Jan Richardson writes: “In the years to come I will learn how necessary it is to keep dancing, how celebration is not a luxury but a staple of life, how in the grimmest moments I will need to take myself down to the closest festival at hand. It will not do to drown my sorrow or to mask my despair or to ignore the real suffering of the world or of my own self. I will go to beat out the message with my feet that in the darkness we are dancing, and while we are weeping we are dancing; sending shock waves with our feet to the other side of the world, we are dancing still” (from Night Visions: Searching the Shadows of Advent and Christmas).  

We have all experienced suffering or loss of some kind, and some of us have even hit the bottom of the barrel and been reborn from our own ashes. Thanks be to God that suffering and loss are not infinite. Thanks be to God that out of broken earth, flowers burst forth. Thanks be to God that dead bones live.

This Easter, whether you are in a season of mourning or celebrating, whether your heart is heavy-laden or fancy-free, whether you feel like an abandoned and hopeless disciple or witness to the inbreaking of the Kingdom of God around you, may you know the height and depth and width and breadth of Christ’s love for you. May your life be rich with dancing and singing, even if the best you can do is sing slightly out of tune and dance off pace. As you move to the rhythm of the music, celebrating the good news that Christ is Risen and death has been defeated, may you feel the resurrecting power of Christ in you and around you and through you. These bones shall live, indeed! Alleluia!

Rev. Dr. Courtney Pace Lyons is the proud mother of Stanley.

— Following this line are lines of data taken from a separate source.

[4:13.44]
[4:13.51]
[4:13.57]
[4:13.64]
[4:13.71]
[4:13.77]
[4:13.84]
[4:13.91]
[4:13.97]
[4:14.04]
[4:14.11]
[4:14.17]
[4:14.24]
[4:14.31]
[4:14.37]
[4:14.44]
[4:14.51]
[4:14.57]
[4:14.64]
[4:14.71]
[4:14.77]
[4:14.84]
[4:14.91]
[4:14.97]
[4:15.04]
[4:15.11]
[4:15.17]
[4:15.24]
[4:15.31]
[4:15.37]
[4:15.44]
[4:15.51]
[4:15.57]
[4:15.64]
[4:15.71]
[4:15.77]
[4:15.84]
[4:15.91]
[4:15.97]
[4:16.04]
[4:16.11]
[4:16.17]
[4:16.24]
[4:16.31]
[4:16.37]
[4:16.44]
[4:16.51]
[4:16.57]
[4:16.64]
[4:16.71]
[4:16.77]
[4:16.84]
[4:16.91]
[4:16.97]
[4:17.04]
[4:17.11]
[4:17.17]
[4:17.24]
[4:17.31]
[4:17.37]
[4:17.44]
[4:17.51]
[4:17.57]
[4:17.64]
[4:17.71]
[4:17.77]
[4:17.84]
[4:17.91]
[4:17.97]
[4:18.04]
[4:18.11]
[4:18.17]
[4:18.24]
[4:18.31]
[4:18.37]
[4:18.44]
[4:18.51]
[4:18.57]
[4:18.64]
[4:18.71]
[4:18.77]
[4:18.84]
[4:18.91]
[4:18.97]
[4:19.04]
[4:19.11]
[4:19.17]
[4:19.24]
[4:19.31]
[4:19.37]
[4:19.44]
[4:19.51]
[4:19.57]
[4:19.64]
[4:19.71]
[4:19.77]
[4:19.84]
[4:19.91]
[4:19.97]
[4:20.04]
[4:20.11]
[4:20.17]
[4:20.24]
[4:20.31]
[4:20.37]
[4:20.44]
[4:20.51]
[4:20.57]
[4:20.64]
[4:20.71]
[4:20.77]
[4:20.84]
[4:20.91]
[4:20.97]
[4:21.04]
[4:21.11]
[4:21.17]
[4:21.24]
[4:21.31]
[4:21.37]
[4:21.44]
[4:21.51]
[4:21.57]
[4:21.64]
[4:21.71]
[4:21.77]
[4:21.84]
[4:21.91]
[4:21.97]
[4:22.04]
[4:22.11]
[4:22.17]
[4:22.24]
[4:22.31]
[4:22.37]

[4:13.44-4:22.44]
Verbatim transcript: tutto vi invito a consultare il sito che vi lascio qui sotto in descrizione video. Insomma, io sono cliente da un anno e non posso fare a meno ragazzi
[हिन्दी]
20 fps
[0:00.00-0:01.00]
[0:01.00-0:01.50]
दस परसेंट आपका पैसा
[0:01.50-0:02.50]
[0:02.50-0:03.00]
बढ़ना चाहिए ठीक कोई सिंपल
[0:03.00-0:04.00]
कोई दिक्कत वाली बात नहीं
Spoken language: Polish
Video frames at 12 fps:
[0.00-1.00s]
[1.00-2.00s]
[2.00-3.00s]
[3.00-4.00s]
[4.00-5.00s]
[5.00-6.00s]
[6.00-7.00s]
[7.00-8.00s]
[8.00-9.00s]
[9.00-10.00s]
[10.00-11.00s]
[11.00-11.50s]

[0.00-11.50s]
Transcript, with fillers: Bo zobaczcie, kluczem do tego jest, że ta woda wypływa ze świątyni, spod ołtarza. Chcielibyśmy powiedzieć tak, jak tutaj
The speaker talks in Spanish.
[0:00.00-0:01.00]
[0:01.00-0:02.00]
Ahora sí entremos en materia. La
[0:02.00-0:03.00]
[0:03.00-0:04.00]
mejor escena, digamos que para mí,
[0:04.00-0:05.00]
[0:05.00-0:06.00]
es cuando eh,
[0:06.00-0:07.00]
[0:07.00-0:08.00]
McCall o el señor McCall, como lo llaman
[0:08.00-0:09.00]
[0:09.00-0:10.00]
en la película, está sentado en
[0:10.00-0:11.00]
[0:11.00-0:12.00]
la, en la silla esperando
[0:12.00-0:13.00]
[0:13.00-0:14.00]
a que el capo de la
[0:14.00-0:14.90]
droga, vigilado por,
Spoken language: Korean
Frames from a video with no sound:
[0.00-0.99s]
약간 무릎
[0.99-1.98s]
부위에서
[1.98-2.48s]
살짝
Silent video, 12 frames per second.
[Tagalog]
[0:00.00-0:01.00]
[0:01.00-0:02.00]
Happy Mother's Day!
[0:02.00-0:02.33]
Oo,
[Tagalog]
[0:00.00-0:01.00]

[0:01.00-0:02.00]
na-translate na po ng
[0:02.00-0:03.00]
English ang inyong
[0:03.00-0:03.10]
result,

She currently serves as Assistant Director of Student Success and Instructor of Religion at Baylor University. She holds an Honors B.S. in Computer Science Engineering from University of Texas at Arlington, an M.Div. from George W. Truett Theological Seminary and a Ph.D. in Church History from Baylor University. She is a member of Equity for Women in the Church and worships with her church family at Lake Shore Baptist Church in Waco, TX. She and her son Stanley love to take walks, read stories, and ice skate together.